● What you are asked to do
Every record needs to be repeated exactly; its pictures do not.
++++++
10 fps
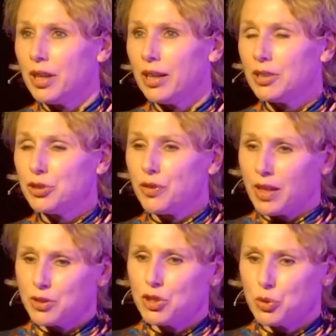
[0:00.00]

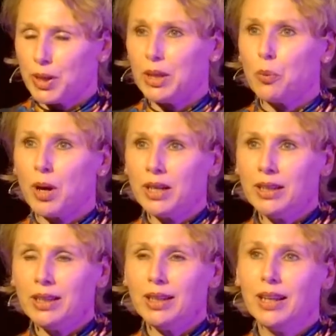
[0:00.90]

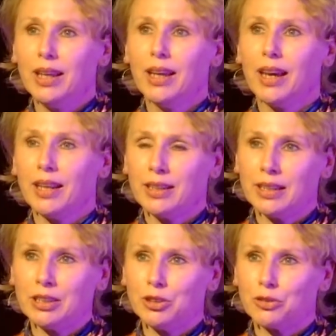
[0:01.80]
2021, and
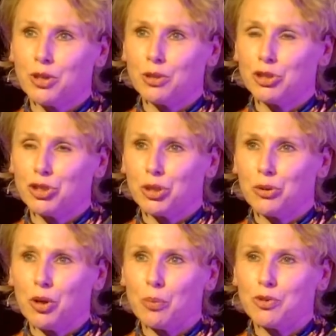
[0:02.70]
then Corona showed up,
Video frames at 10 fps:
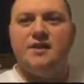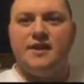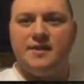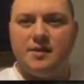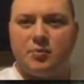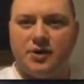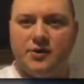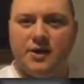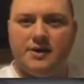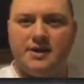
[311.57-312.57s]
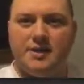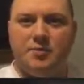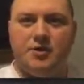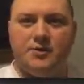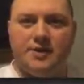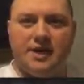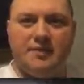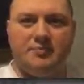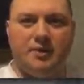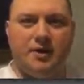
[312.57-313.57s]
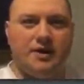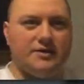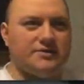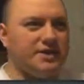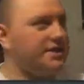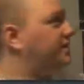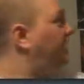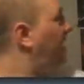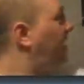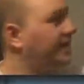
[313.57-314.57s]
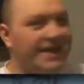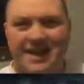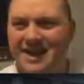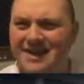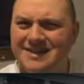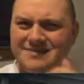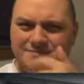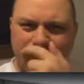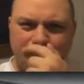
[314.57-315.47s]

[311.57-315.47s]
they then bring you out, and then they put you in it was a Cayenne,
++++++
● Solution to the problem
10 fps
[0:00.00]

[0:00.90]

[0:01.80]
2021, and
[0:02.70]
then Corona showed up,
Video frames at 10 fps:
[311.57-312.57s]
[312.57-313.57s]
[313.57-314.57s]
[314.57-315.47s]

[311.57-315.47s]
they then bring you out, and then they put you in it was a Cayenne,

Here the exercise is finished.